Встретясь вскоре после этого на базаре с ветеринаром, Никита ничего не сказал ему о своем выборе, но о Москве и о бегах поговорил… О Москве и о таинственном беговом круге, куда приводят со всех концов России лошадей за «прызом», Никита думать не переставал. Хозяйственные соображения с непреложностью подсказывали ему, что рысак не ко двору, но стоило ему запрячь Лесть и выехать на ней в поле, как все его хозяйственные мысли уступали место смутным, волнующим желаниям, вызываемым в нем машистым, легким ходом кобылы, охотливо отвечающей на малейшее движение вожжей и словно всегда просящей:

— Пусти же меня, и я покажу тебе, как я могу бежать…
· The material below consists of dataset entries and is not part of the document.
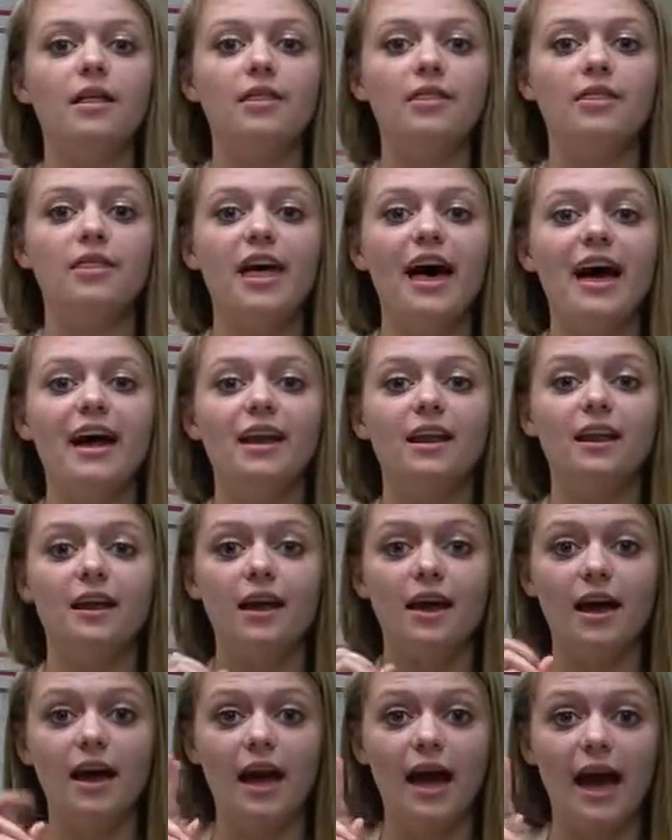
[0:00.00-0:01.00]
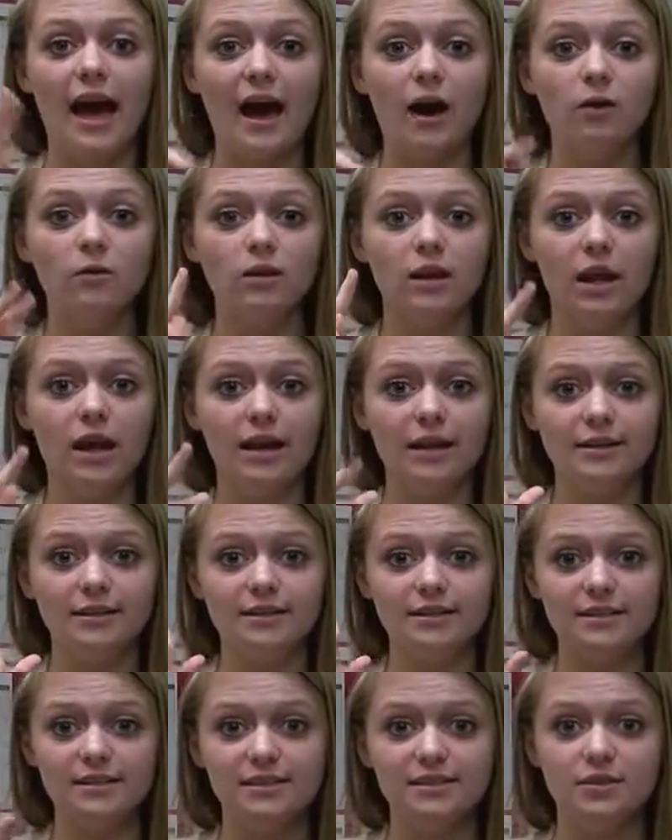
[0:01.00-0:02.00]
that
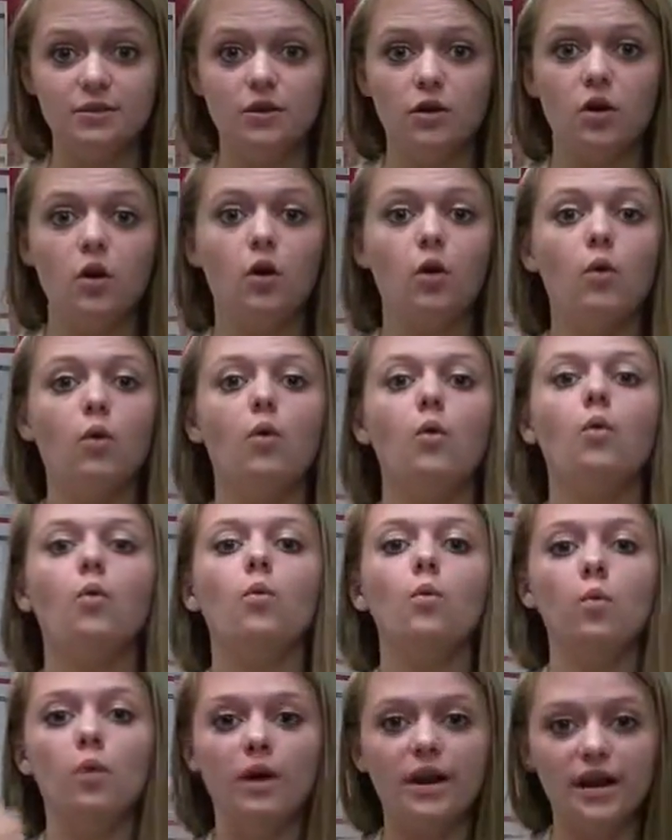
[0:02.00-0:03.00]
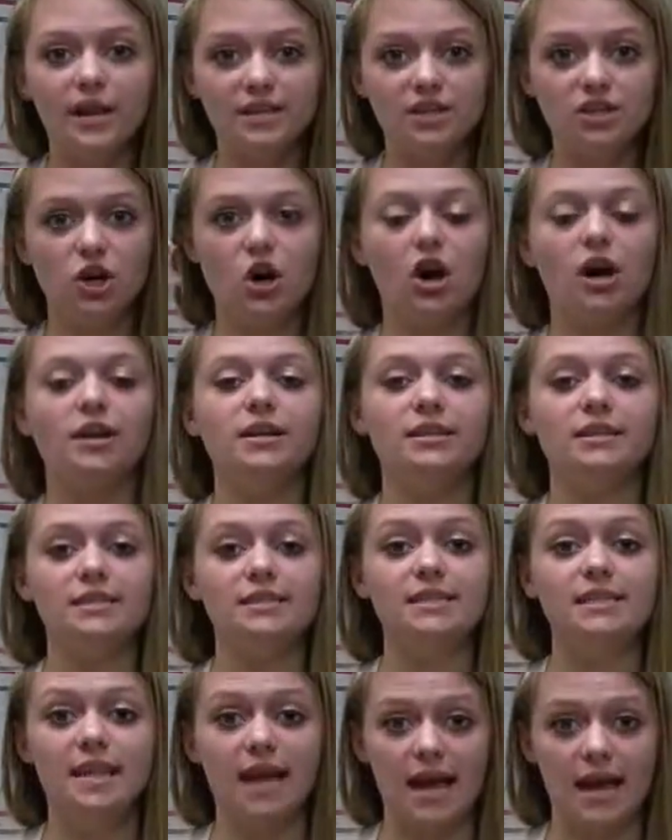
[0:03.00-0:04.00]
outlines what I taught
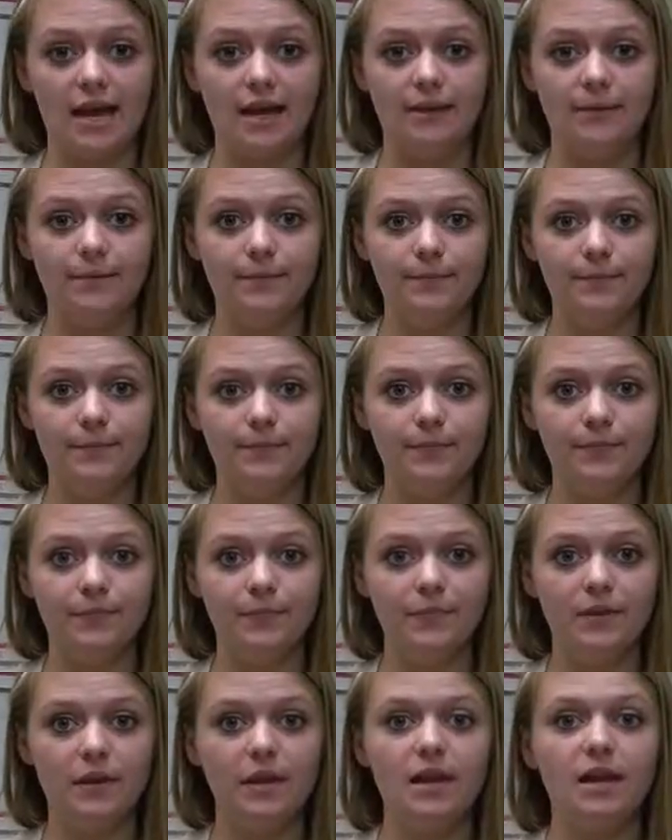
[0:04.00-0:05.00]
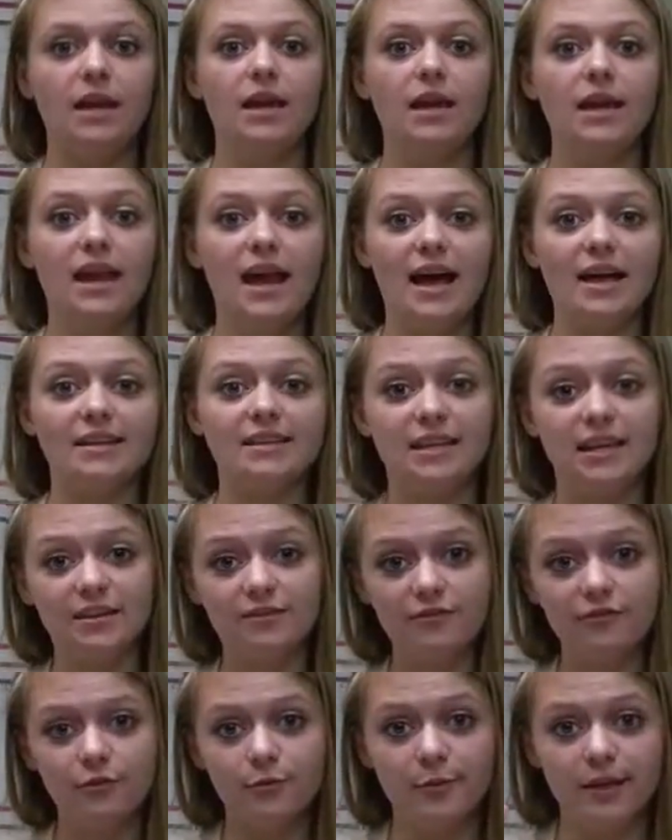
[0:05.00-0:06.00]
today. It has
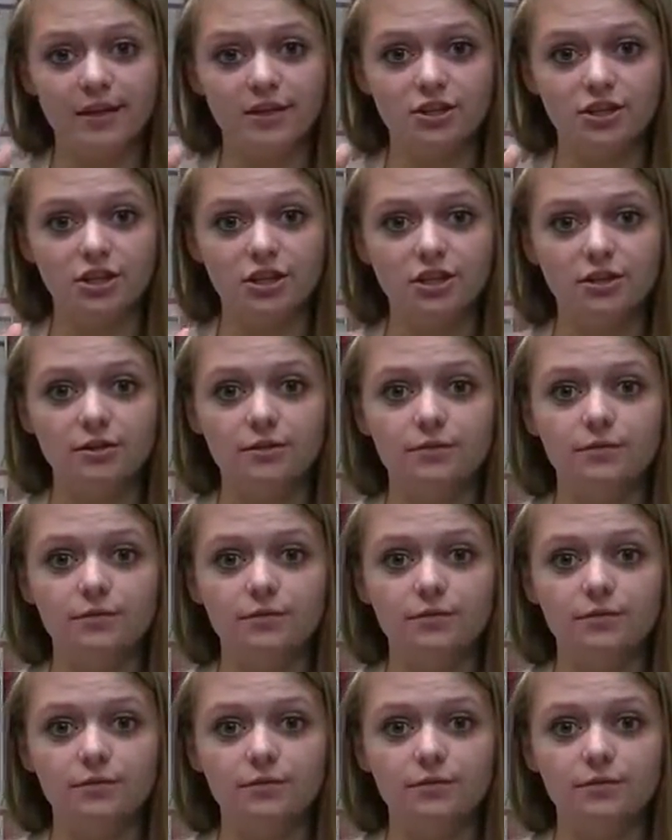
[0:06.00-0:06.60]
information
И иногда Никита пускал ее. Забирался в телегу с ногами, заматывал на руки вожжи и с холодевшим сердцем мчался большаком, отмечая уносящиеся назад черные квадраты паров, зеленеющие озими, межи и овражки, чуял бездонную резвость кобылы, и мерещились ему далекая Москва, рысаки, много рысаков, сотни и сотни, и среди них — резвейший из всех, приведенный из Шатневки сын серой Лести…

— Тппрру-т!.. — останавливал он кобылу.

Кобыла, послушная, переходила на шаг. Останавливались озими, пары, вплотную обступали поля, стихал ветер… Никита ронял вожжи и задумывался.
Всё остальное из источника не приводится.